Re: [PATCH v2 0/5] Add support for GE SUNH hot-pluggable connector (was: "drm: add support for hot-pluggable bridges")

Luca Ceresoli <luca.ceresoli@xxxxxxxxxxx> · Fri, 23 Aug 2024 12:39:03 +0200

Hello Sima,

these days I started looking in more detail into some of the topics you
had mentioned in your v2 review. I have questions about those I have
investigated, see below.

On Tue, 21 May 2024 14:01:19 +0200
Daniel Vetter <daniel@xxxxxxxx> wrote:

> On Mon, May 20, 2024 at 02:01:48PM +0200, Luca Ceresoli wrote:
> > Hello Daniel,
> > 
> > On Thu, 16 May 2024 15:22:01 +0200
> > Daniel Vetter <daniel@xxxxxxxx> wrote:
> >   
> > > Apologies for missing v1 ...
> > > 
> > > On Fri, May 10, 2024 at 09:10:36AM +0200, Luca Ceresoli wrote:  
> > > > DRM hotplug bridge driver
> > > > =========================
> > > > 
> > > > DRM natively supports pipelines whose display can be removed, but all the
> > > > components preceding it (all the display controller and any bridges) are
> > > > assumed to be fixed and cannot be plugged, removed or modified at runtime.
> > > > 
> > > > This series adds support for DRM pipelines having a removable part after
> > > > the encoder, thus also allowing bridges to be removed and reconnected at
> > > > runtime, possibly with different components.
> > > > 
> > > > This picture summarizes the  DRM structure implemented by this series:
> > > > 
> > > >  .------------------------.
> > > >  |   DISPLAY CONTROLLER   |
> > > >  | .---------.   .------. |
> > > >  | | ENCODER |<--| CRTC | |
> > > >  | '---------'   '------' |
> > > >  '------|-----------------'
> > > >         |
> > > >         |DSI            HOTPLUG
> > > >         V              CONNECTOR
> > > >    .---------.        .--.    .-.        .---------.         .-------.
> > > >    | 0 to N  |        | _|   _| |        | 1 to N  |         |       |
> > > >    | BRIDGES |--DSI-->||_   |_  |--DSI-->| BRIDGES |--LVDS-->| PANEL |
> > > >    |         |        |  |    | |        |         |         |       |
> > > >    '---------'        '--'    '-'        '---------'         '-------'
> > > > 
> > > >  [--- fixed components --]  [----------- removable add-on -----------]
> > > > 
> > > > Fixed components include:
> > > > 
> > > >  * all components up to the DRM encoder, usually part of the SoC
> > > >  * optionally some bridges, in the SoC and/or as external chips
> > > > 
> > > > Components on the removable add-on include:
> > > > 
> > > >  * one or more bridges
> > > >  * a fixed connector (not one natively supporting hotplug such as HDMI)
> > > >  * the panel    
> > > 
> > > So I think at a high level this design approach makes sense,  
> > 
> > Good starting point :)
> >   
> > > but the
> > > implementation needs some serious thought.

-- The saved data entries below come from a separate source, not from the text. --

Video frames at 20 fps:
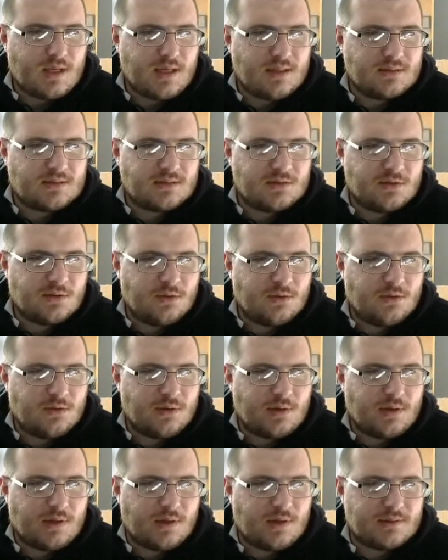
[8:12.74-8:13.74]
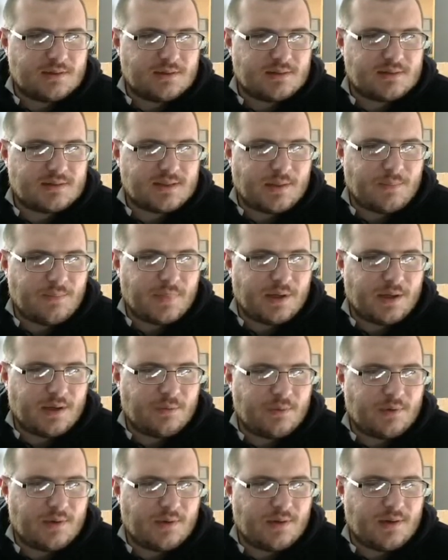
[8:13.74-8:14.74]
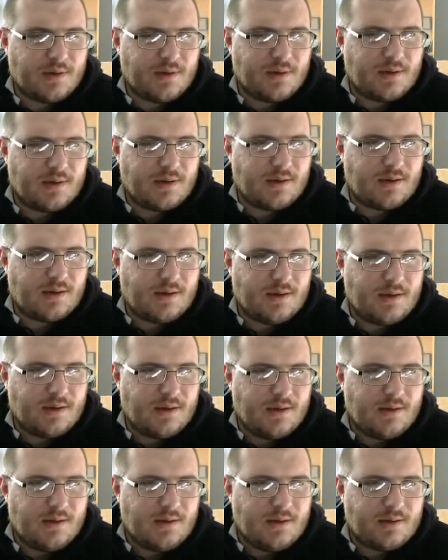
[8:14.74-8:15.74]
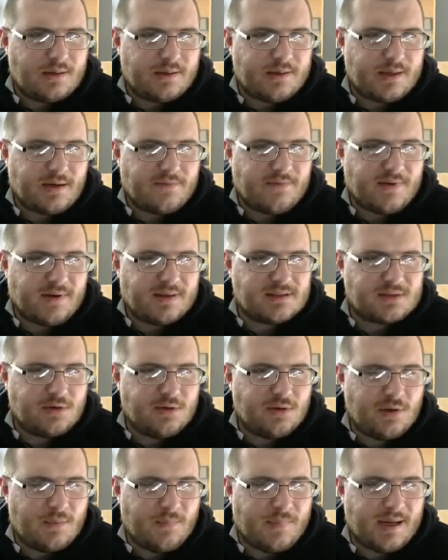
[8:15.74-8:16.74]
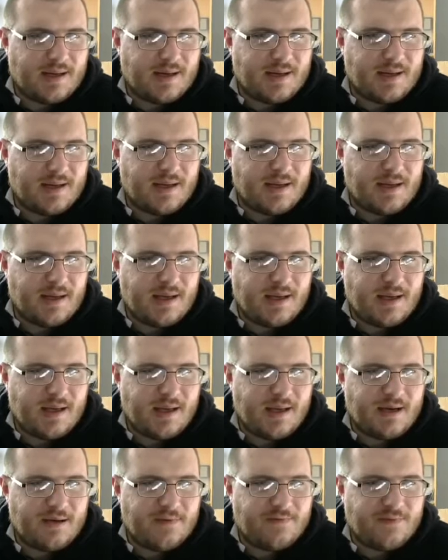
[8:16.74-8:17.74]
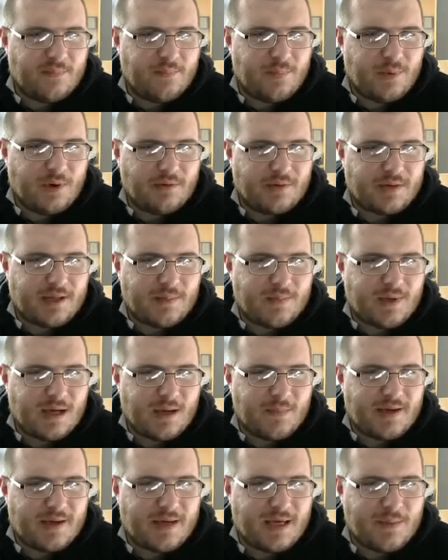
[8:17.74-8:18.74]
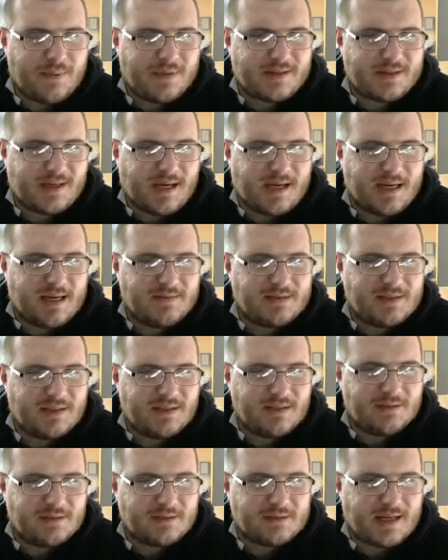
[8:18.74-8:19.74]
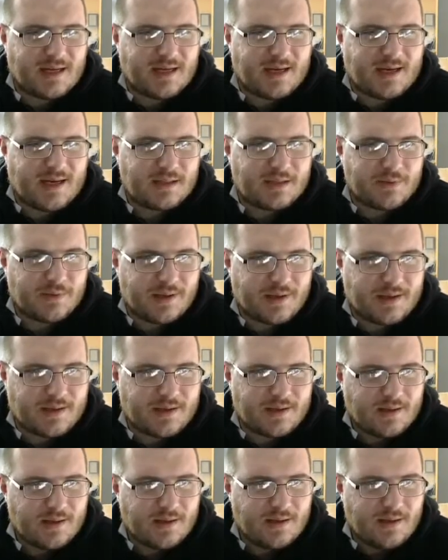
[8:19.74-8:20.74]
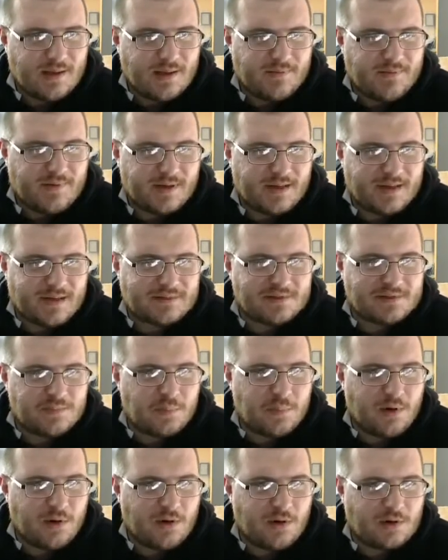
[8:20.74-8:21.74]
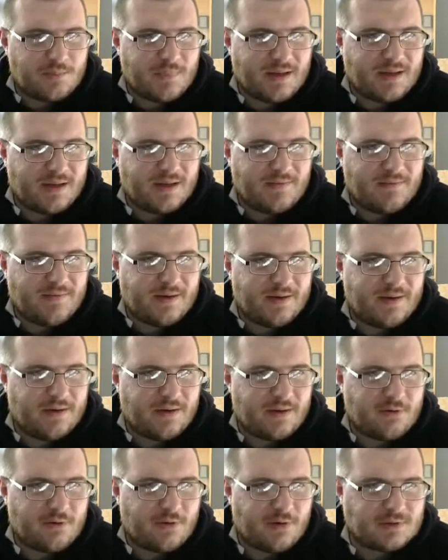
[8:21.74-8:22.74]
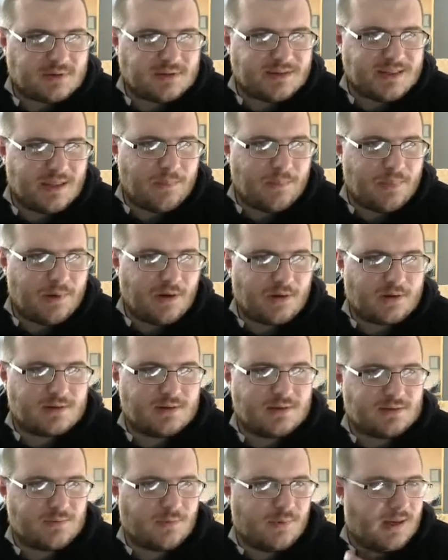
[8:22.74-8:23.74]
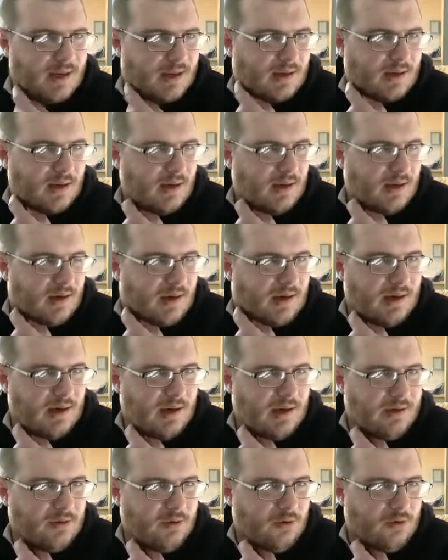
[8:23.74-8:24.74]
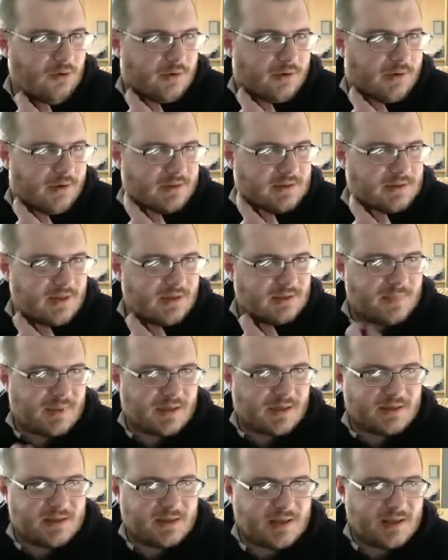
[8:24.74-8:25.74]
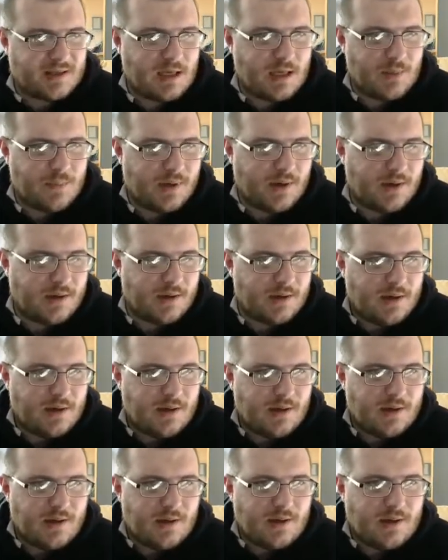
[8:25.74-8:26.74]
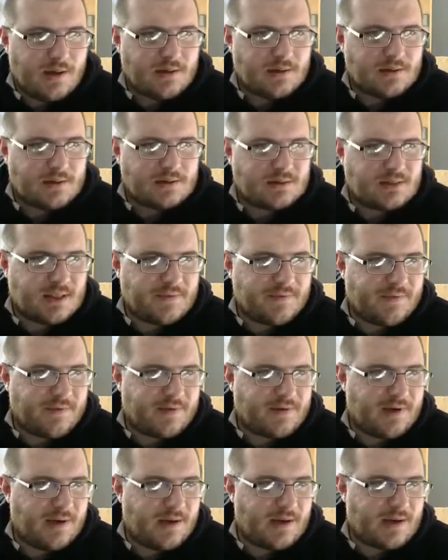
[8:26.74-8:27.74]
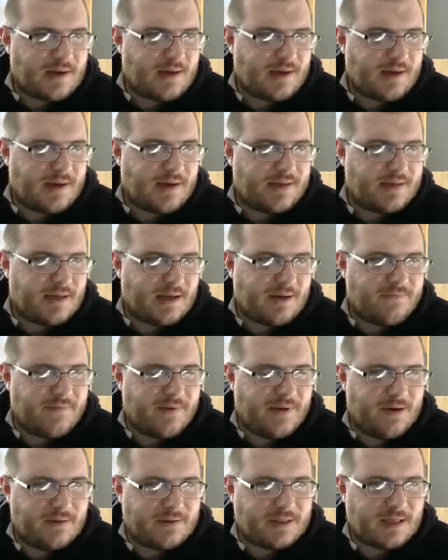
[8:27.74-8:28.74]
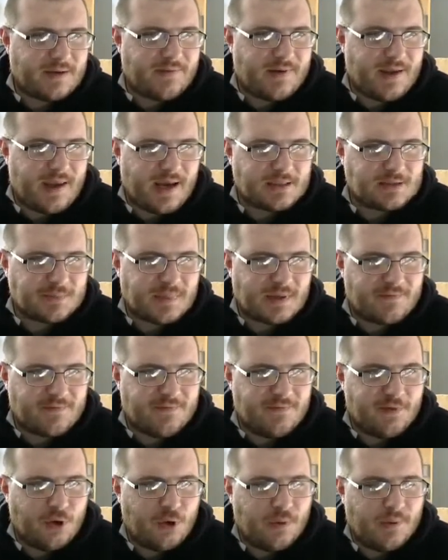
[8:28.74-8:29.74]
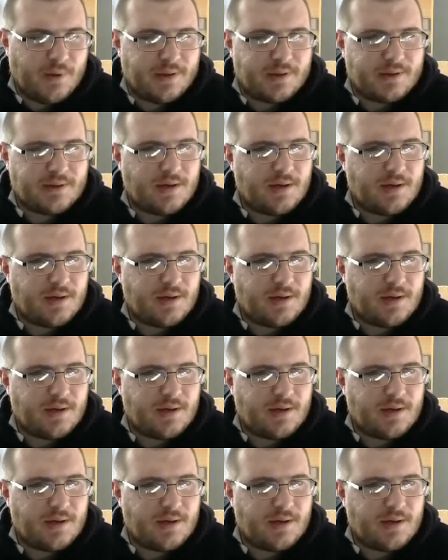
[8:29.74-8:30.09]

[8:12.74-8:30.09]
Saul to Sambu. Diack finds Koulibaly. In for Balde, maybe. Keeper dives and does get a hand to it. In fact, it was blocked by the defender. The cross is then blocked as well. And August goes back to the keeper. South Africa clear downfield. Dafé heads back forward.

One big thing upfront though,
> > > we need to have a clear plan for the overlay hotunload issues, otherwise
> > > trying to make drm bridges hotpluggable makes no sense to me. Hotunload is
> > > very, very tricky, full of lifetime issues, and those need to be sorted
> > > out first or we're just trying to build a castle on quicksand.
> > > 
> > > For bridges itself I don't think the current locking works. You're trying
> > > to really cleverly hide it all behind a normal-looking bridge driver, but
> > > there's many things beyond that which will blow up if bridges just
> > > disappear. Most importantly the bridge states part of an atomic update.  
> > 
> > Surely possible as atomic updates are definitely not stimulated in my
> > use case. Can you recommend any testing tools to be able to trigger any
> > issues?  
> 
> Uh really hard ... You'd need to create an atomic commit that's blocked on
> a sync_file in-fence (so that you can extend the race window). And then
> hotunplug the bridge chain _before_ you signal that fence.
> 
> That's not going to cover all possible races, but at least a large chunk
> of the really big ones.
> 
> > The main setups I used for my testing so far are 'modetest -s' for my
> > daily work and a simple weston setup to periodically test a complete
> > user space stack.
> >   
> > > Now in drm we have drm_connector as the only hotunpluggable thing, and it
> > > took years to sort out all the issues. I think we should either model the
> > > bridge hotunplug locking after that, or just outright reuse the connector
> > > locking and lifetime rules. I much prefer the latter personally.
> > > 
> > > Anyway the big issues:
> > > 
> > > - We need to refcount the hotpluggable bridges, because software (like
> > >   atomic state updates) might hang onto pointers for longer than the
> > >   bridge physically exists. Assuming that you can all tear it down
> > >   synchronously will not work.
> > > 
> > >   If we reuse connector locking/lifetime then we could put the
> > >   hotpluggable part of the bridge chain into the drm_connector, since that
> > >   already has refcounting as needed. It would mean that finding the next
> > >   bridge in the chain becomes a lot more tricky though. With that model
> > >   we'd create a new connector every time the bridge is hotplugged, which I
> > >   think is also the cleaner model (because you might plug in a hdmi
> > >   connector after a panel, so things like the connector type change).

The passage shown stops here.